Flavonoids represent an important class of natural products with a central role in plant physiology and human health. Their accurate annotation using untargeted mass spectrometry analysis still relies on differentiating similar chemical scaffolds through spectral matching to reference library spectra. In this work, we combined molecular network analysis with rules for fragment reactions and chemotaxonomy to enhance the annotation of similar flavonoid glyconjugates. Molecular network topology progressively propagated the flavonoid chemical functionalization according to collision-induced dissociation (CID) reactions, as the following chemical attributes: aglycone nature, saccharide type and number, and presence of methoxy substituents.
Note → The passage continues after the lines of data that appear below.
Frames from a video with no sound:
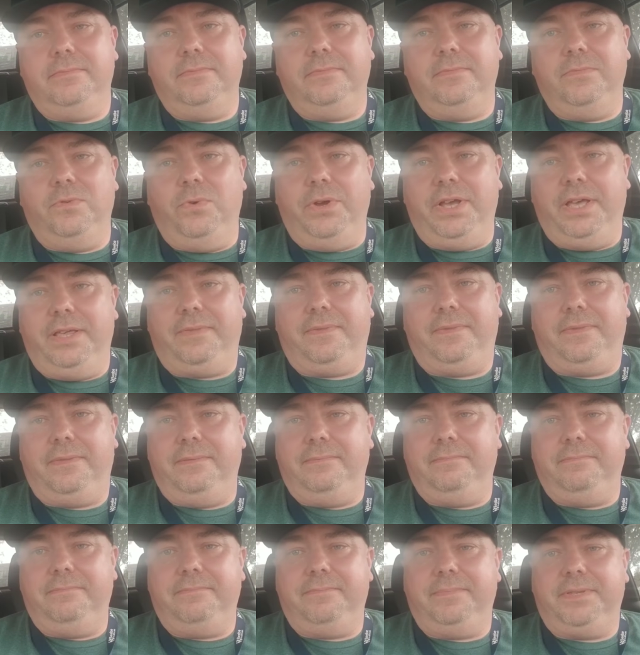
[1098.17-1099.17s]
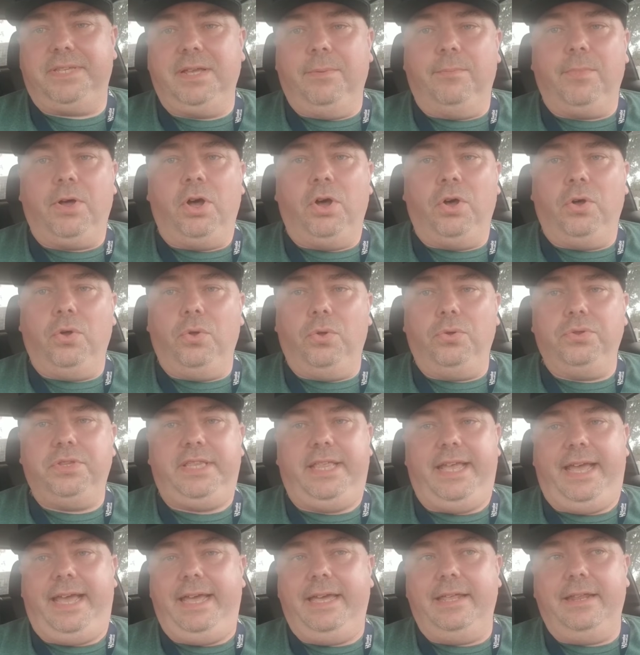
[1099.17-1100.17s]
with some old
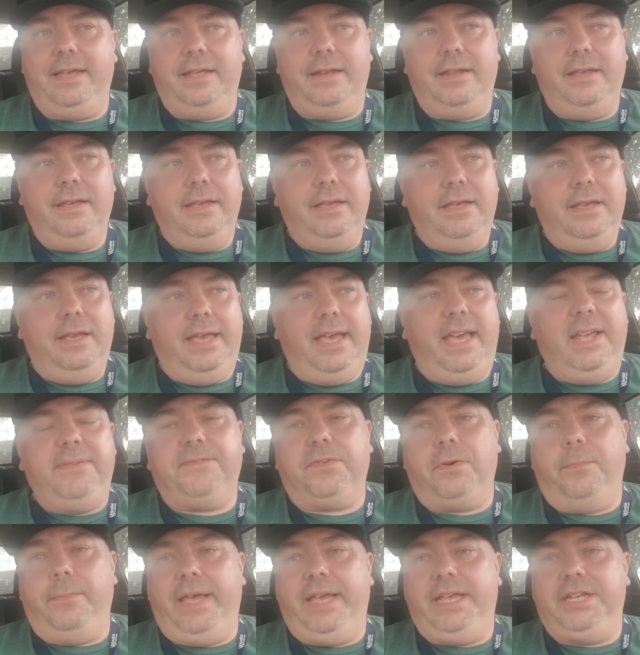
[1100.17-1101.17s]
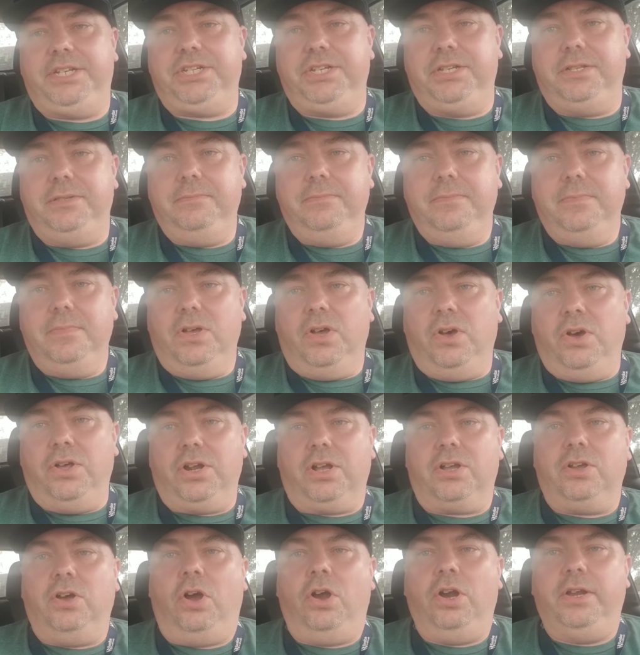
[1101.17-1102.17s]
dated information on
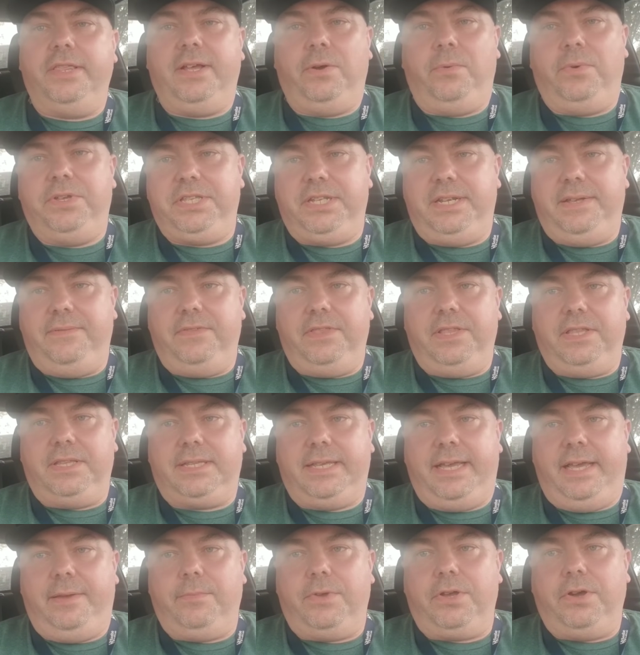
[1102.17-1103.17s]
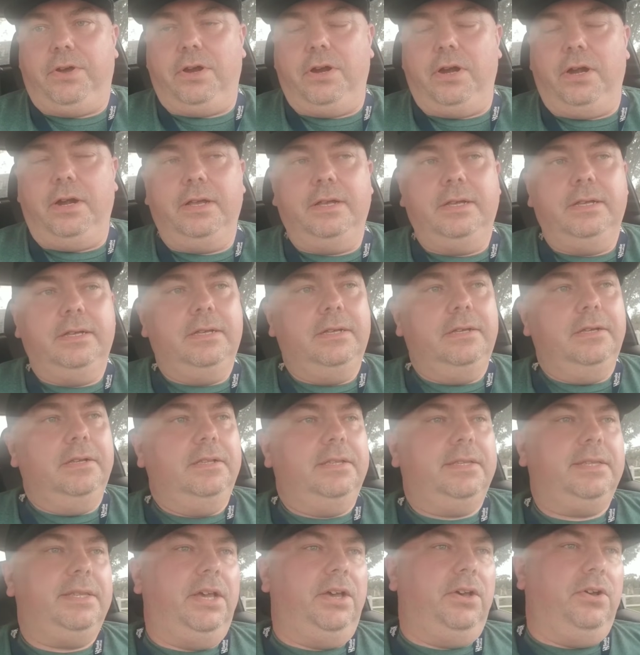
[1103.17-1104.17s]
a card that wasn't even the same card.
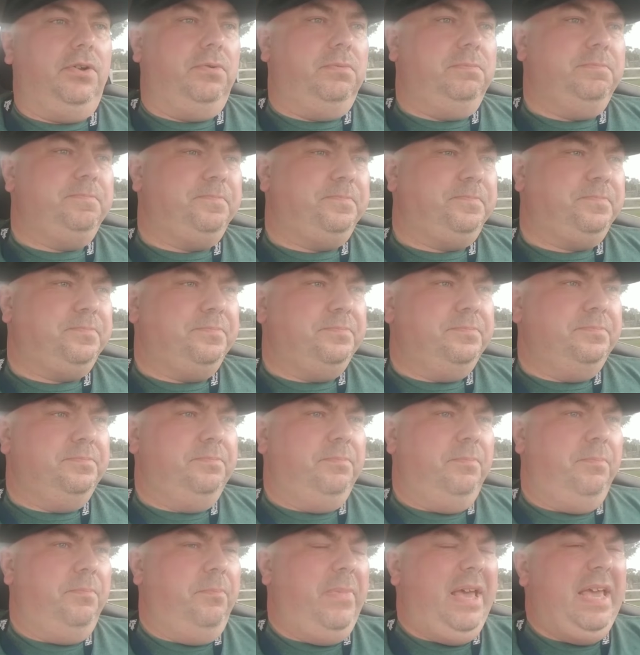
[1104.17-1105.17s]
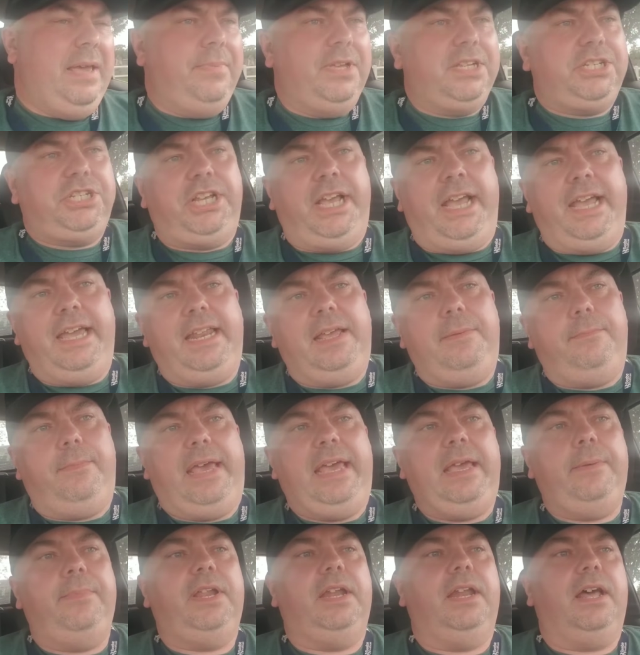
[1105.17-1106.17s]
So maybe shady,
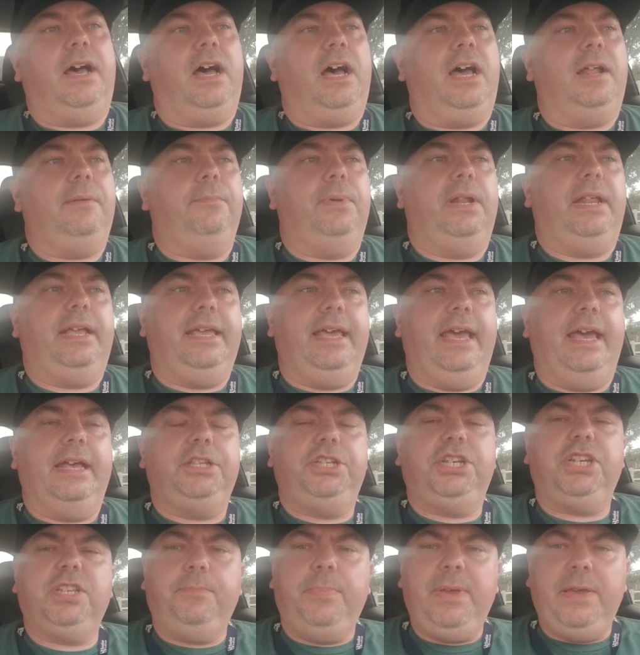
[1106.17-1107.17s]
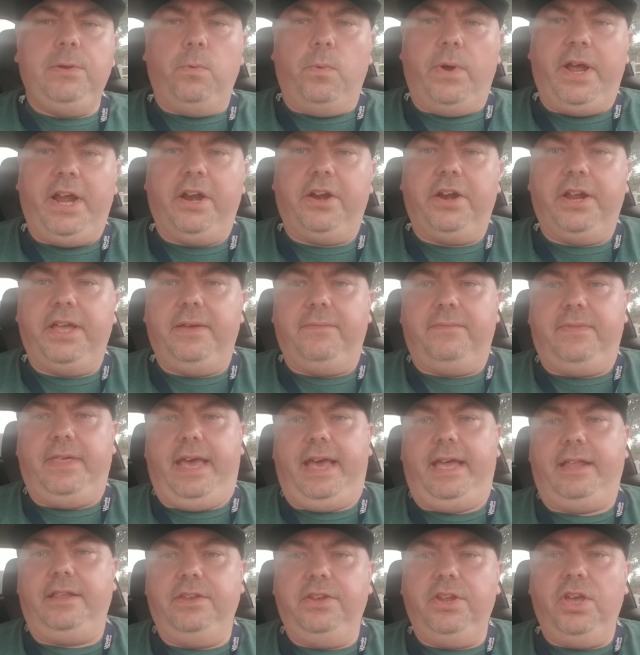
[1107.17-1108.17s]
maybe not. But again, just be wary of
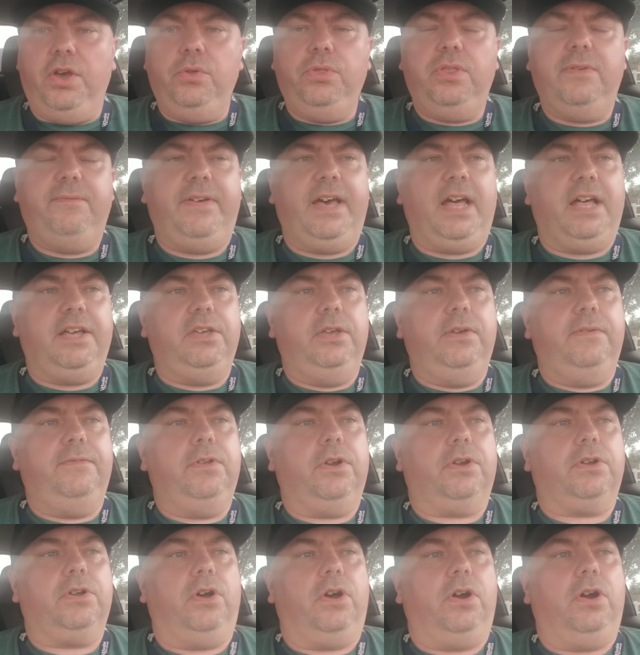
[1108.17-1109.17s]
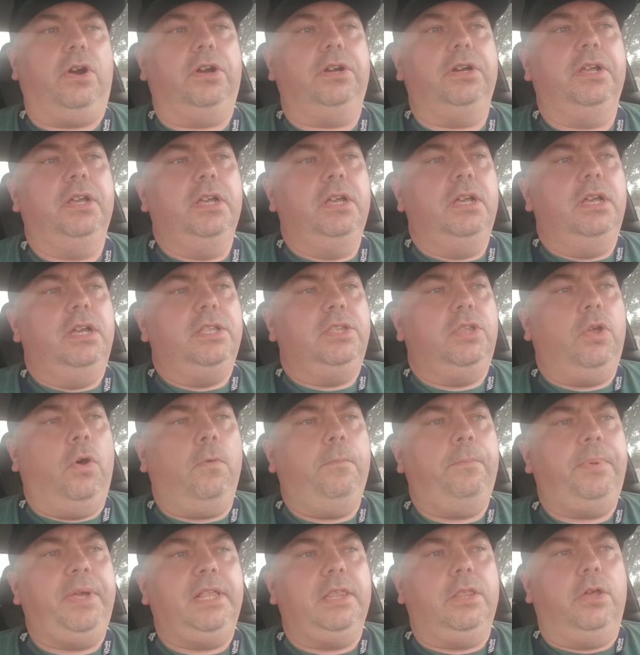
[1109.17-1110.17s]
that. Know the value of your card.
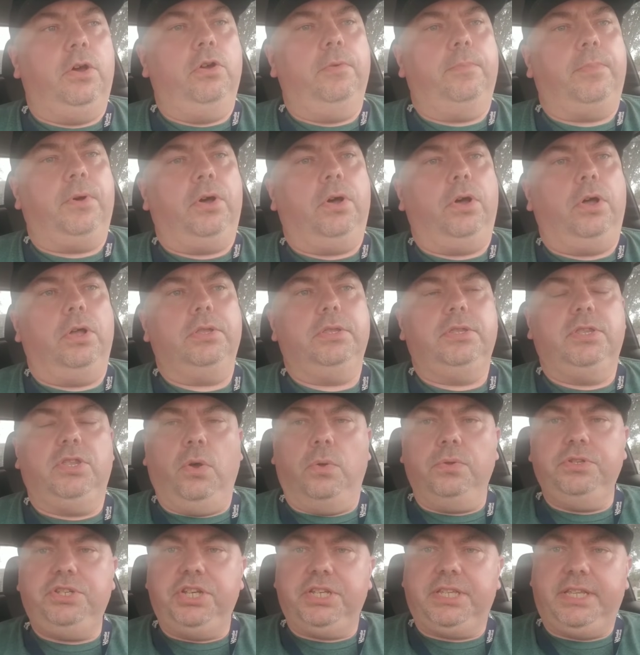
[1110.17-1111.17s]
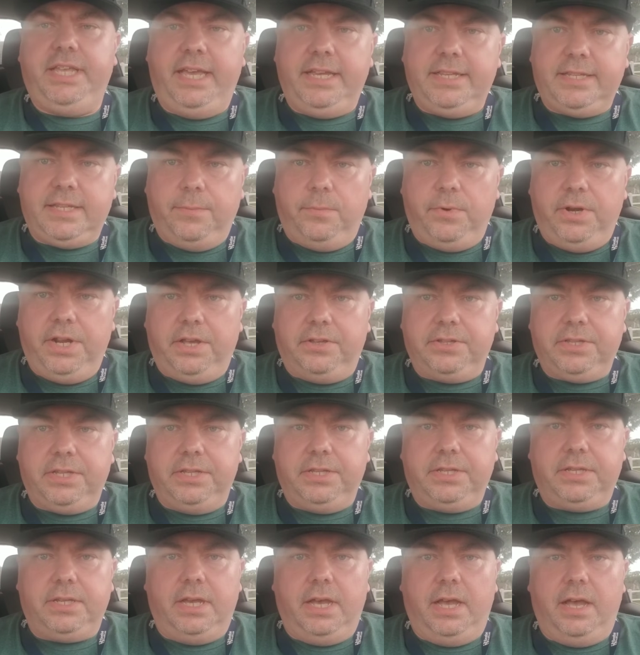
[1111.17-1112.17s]
Don't be lowballed. Don't just take someone
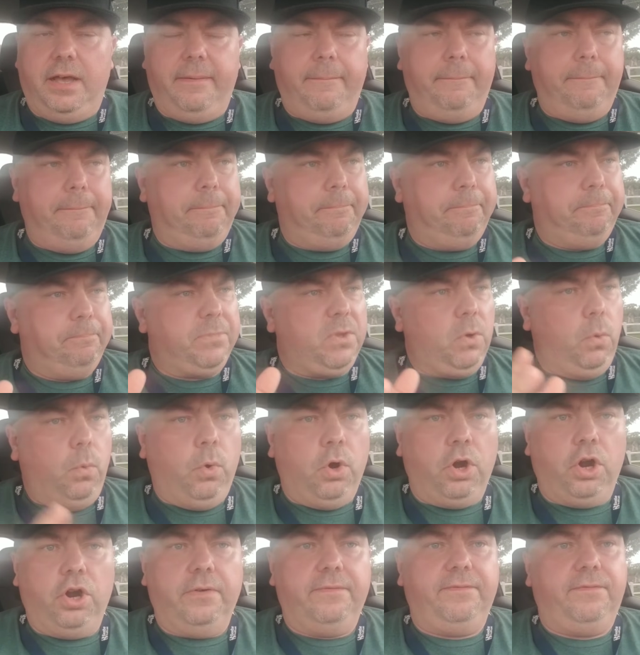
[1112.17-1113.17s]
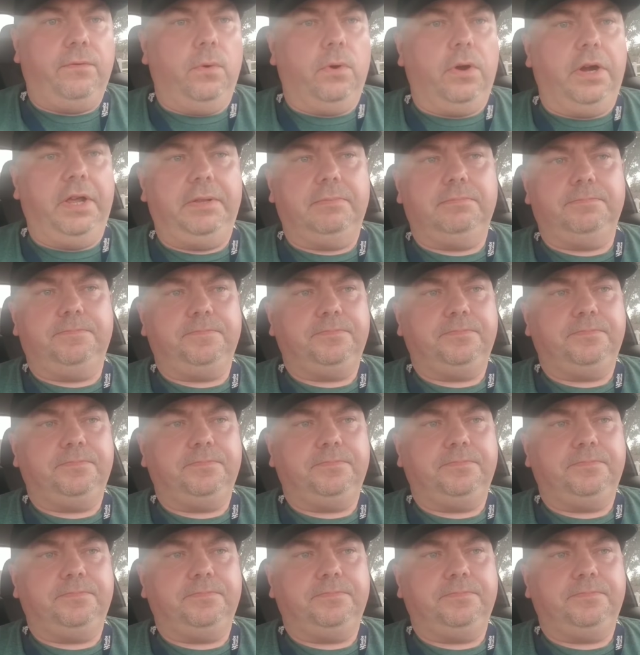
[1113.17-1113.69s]
else's word for it.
This structure-based distribution across the spectral networks revealed the chemical composition of flavonoids across intra- and interspecies and guided the putatively assignment of 64 isomers and isobars in the Chrysobalanaceae plant species, most of which are not accurately annotated by automated untargeted MS2 matching. These proof of concept results demonstrate how molecular networking progressively grouped structurally related molecules according to their product ion scans, abundances, and ratios. The approach can be extrapolated to other classes of metabolites sharing similar structures and diagnostic fragments from tandem mass spectrometry.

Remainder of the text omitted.